The only real downside to this issue was the few pages of recap, just kind of told from a different perspective. It didn’t really bring anything new to the story. I am also not sure how I feel about Spider-Man joining the team, but if the quality continues it looks like it’s going to be an interesting ride.

I do feel like this opening act of the new series is really just being written for a trade, and from what we have so far I have no doubt it will make an excellent trade when it does come out.




Dave Wallace

Issue #2 of Bendis’s all-new all-star take on the Avengers follows up on the premise of issue #1 by providing us with a battle royale on the Raft, giving the writer’s favourite bunch of heroes the opportunity to face off against a motley crew of the Marvel Universe’s most dangerous villains. Amounting to an extended action sequence, the fight comes at a pretty high cost for a bedraggled-looking Spider-Man, who is put through the wringer and looks to sustain some pretty serious injuries at the hands of some grudge-wielding maniacs. Other heroes fare slightly better, with some comical interaction between Luke Cage, Carnage and Foggy Nelson being interspersed with some slightly grittier bruising between Mr. Hyde and Daredevil.
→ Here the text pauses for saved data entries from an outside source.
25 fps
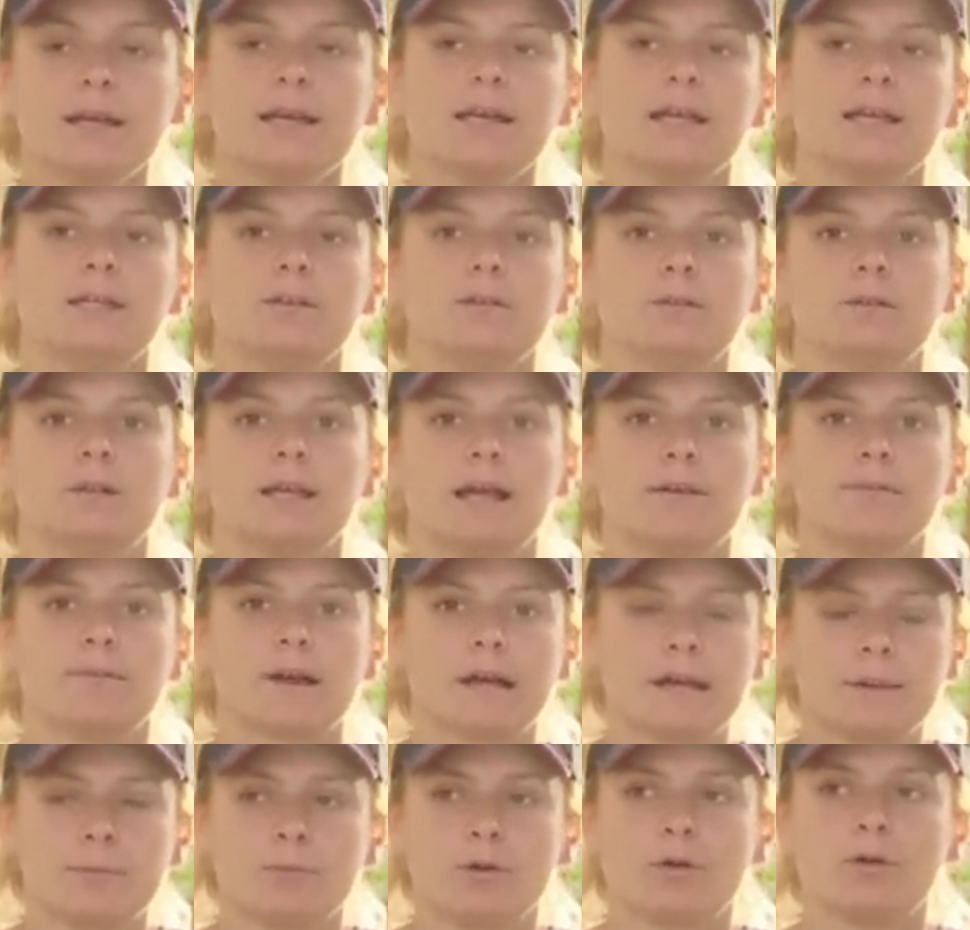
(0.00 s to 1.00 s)
Et donc là,
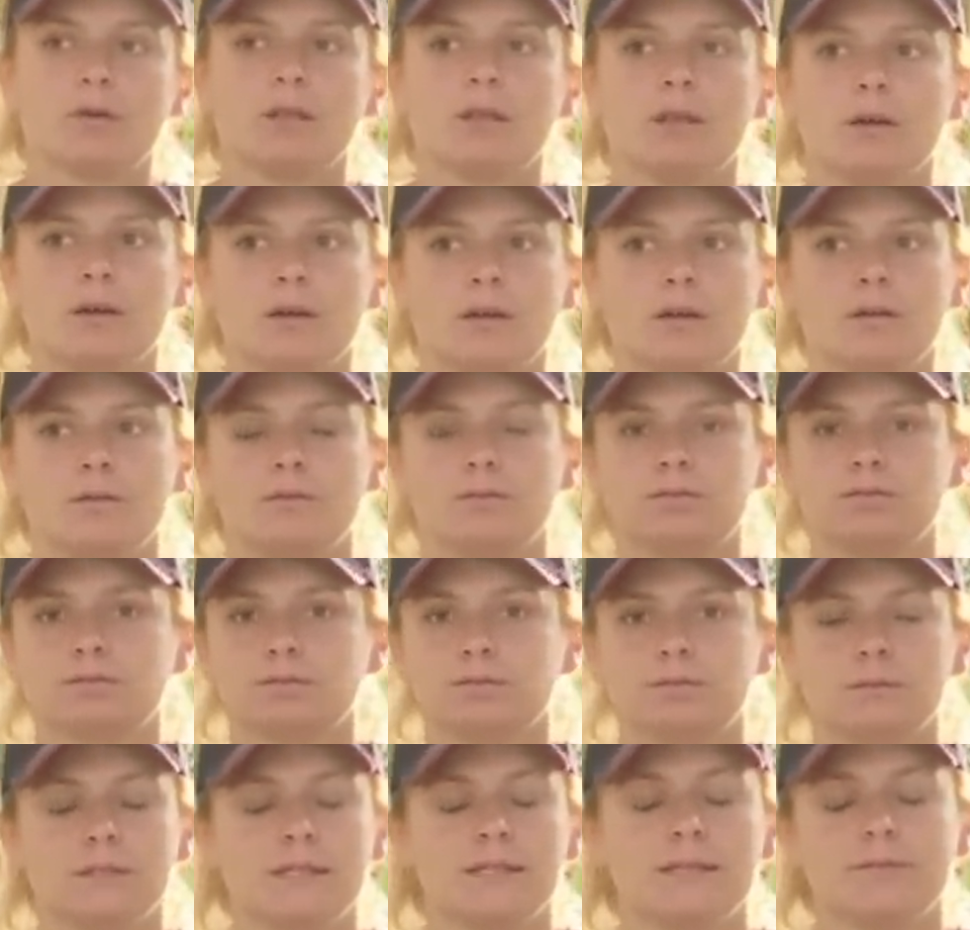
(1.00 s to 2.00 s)
vraiment, euh,
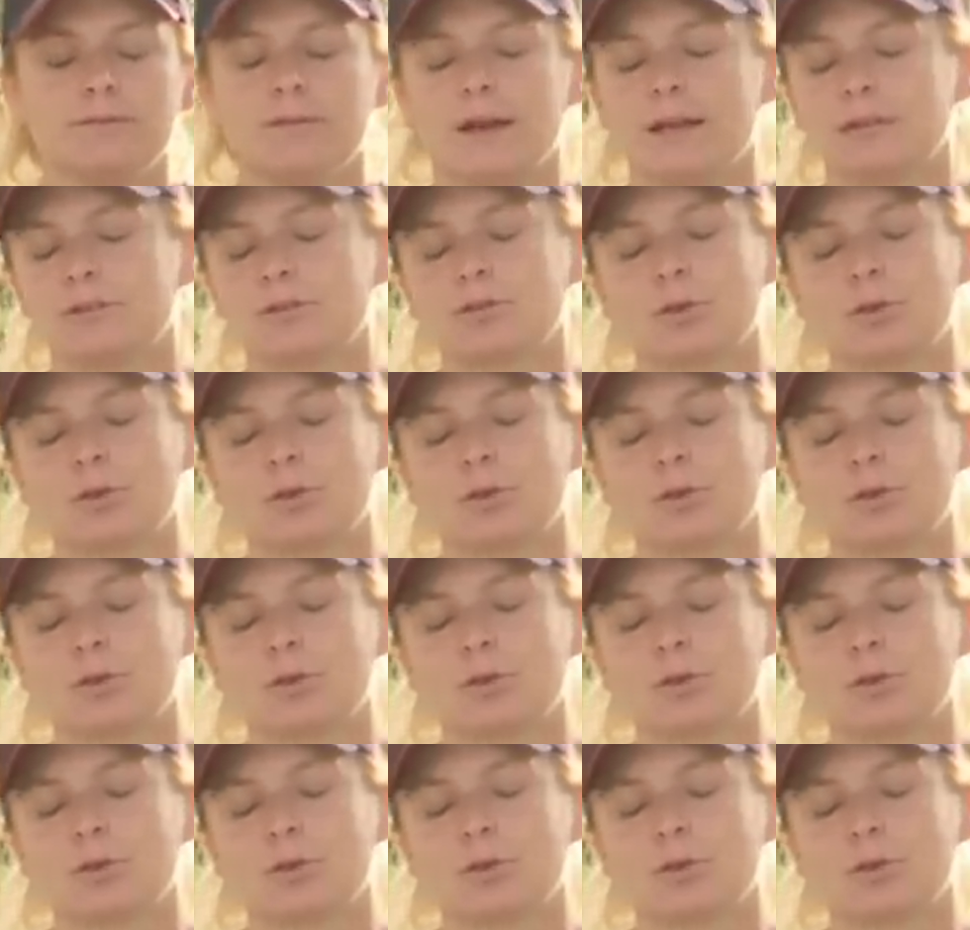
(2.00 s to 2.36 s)
il va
Whilst Bendis’s writing is perfectly serviceable, offering up some fan-pleasing conflicts, much of the impact of the issue rests on penciller David Finch. Suitably large-scale scenes are handled competently, with quite a few big moments and a huge extended cast rendered in such a way as to at least make individual characters distinctive. However, there was still something lacking for me this issue with the visuals. Maybe it’s the relentlessly dark colour palette used, or perhaps it’s due to the fractured glimpses of half-fights that we get to see, but the whole thing just didn’t really feel like it hung together as enough of a progressive story to really make this book a truly fun and interesting read. What’s more, a big introduction for the Sentry was marred this issue by some art which could have perhaps been better at defining this relative unknown character. There was a lack of any real refinement or grandeur which would have helped to carry the apparently epic nature of the hero’s powers and history, and his big moment didn’t really feel as impressive as it might have been. Still, his sparing use has still left me wanting to see more of him – and hopefully his subplot will play a far more active role in future issues.
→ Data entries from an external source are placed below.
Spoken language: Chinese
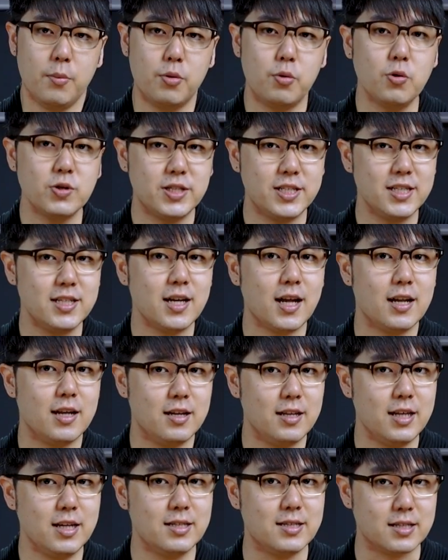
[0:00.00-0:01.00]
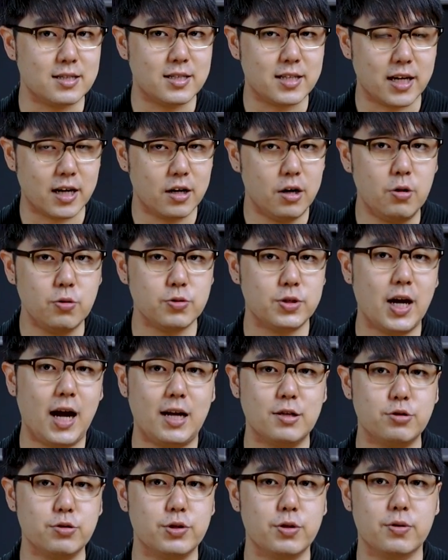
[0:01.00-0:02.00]
不过接下来的例子前后
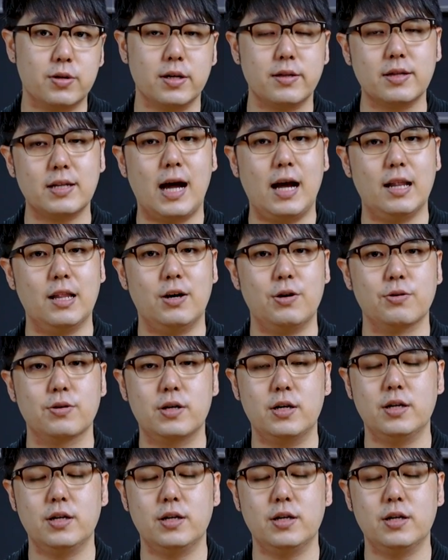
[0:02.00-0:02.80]
差距就更大了，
So, whilst not the greatest comic book you’ll read this month, New Avengers #2 at least gives us some cheap thrills and kinetic action that will tide us over until next month, when the plot can perhaps get moving again. The cliffhanger we’re left with, whilst familiar to fans of Alias, suggests a more meaningful conflict to come and the possibility of some strong character work which was conspicuous by its absence this time round. Worth a look for Marvel Universe aficionados and superhero fans, but hardly the creators’ greatest work.